Items from a data source
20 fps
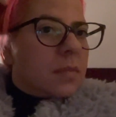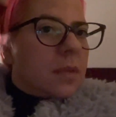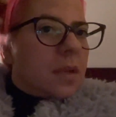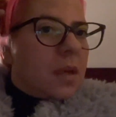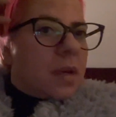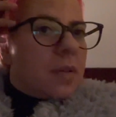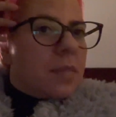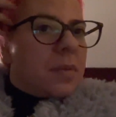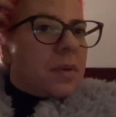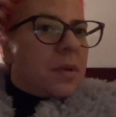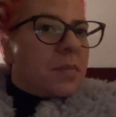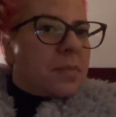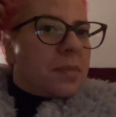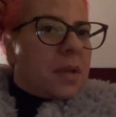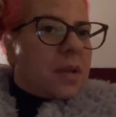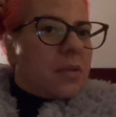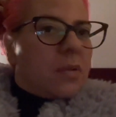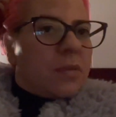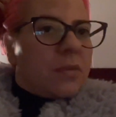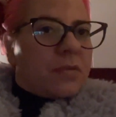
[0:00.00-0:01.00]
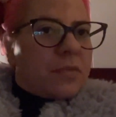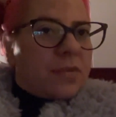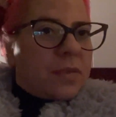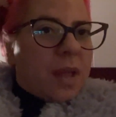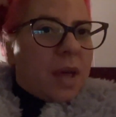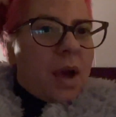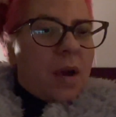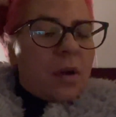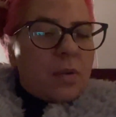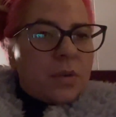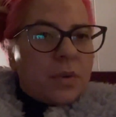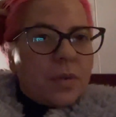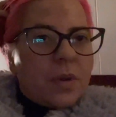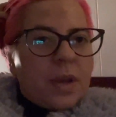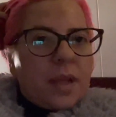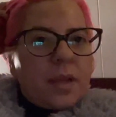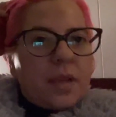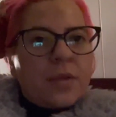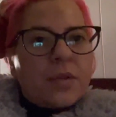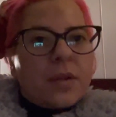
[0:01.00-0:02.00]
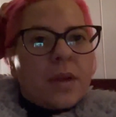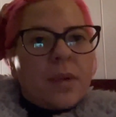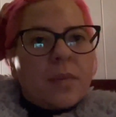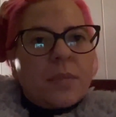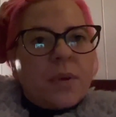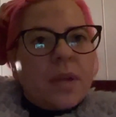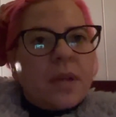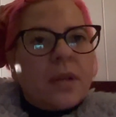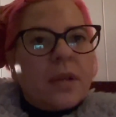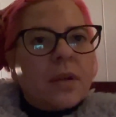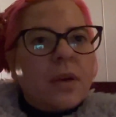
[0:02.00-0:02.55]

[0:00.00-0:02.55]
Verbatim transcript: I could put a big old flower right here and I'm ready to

--

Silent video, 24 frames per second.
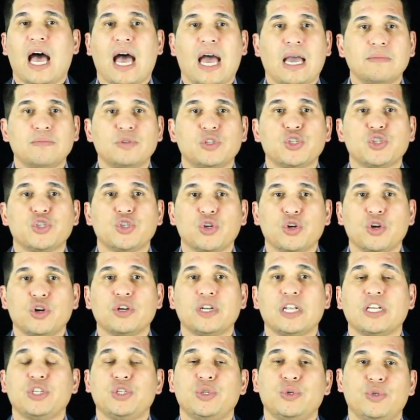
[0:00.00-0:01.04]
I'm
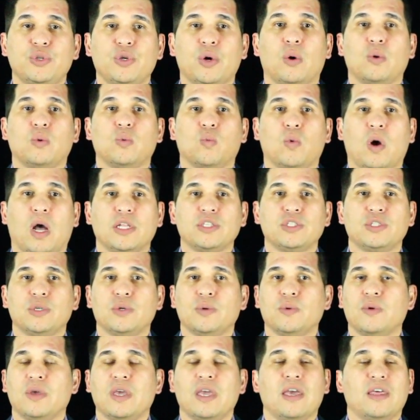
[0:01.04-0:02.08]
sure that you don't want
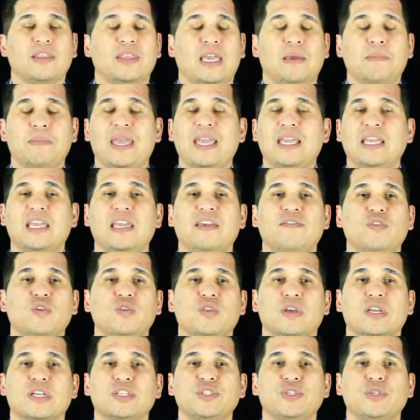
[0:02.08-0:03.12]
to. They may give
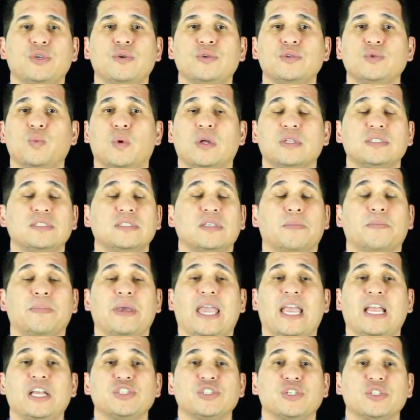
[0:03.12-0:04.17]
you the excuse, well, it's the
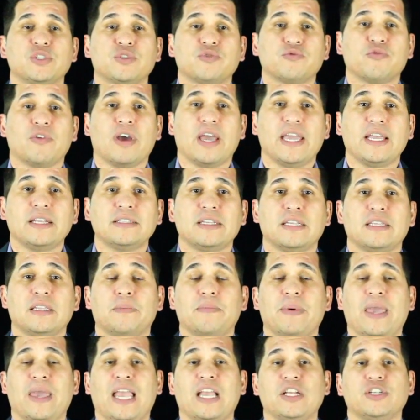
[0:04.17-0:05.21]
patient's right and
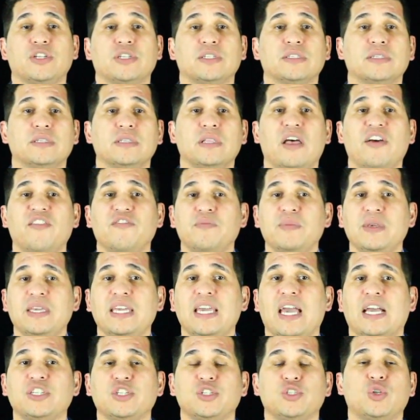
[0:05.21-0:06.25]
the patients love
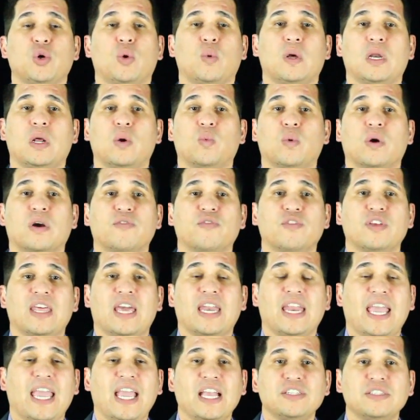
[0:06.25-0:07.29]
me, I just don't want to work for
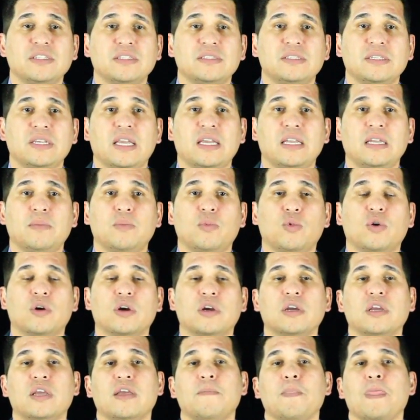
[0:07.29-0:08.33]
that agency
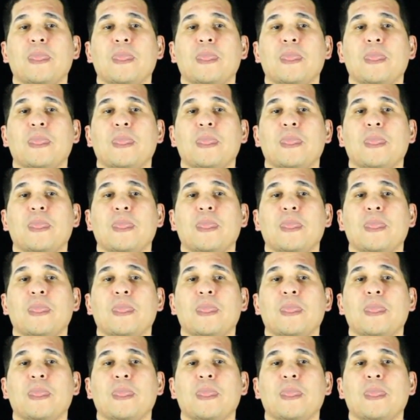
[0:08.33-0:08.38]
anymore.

TASK DETAILS> Please output the lines above beginning at the line with "[0:00.00-0:01.00]" and ending after the line with "Verbatim transcript: I", precisely as written and with no pictures.

SOLUTION FOR THIS PROBLEM>
[0:00.00-0:01.00]
[0:01.00-0:02.00]
[0:02.00-0:02.55]

[0:00.00-0:02.55]
Verbatim transcript: I could put a big old flower right here and I'm ready to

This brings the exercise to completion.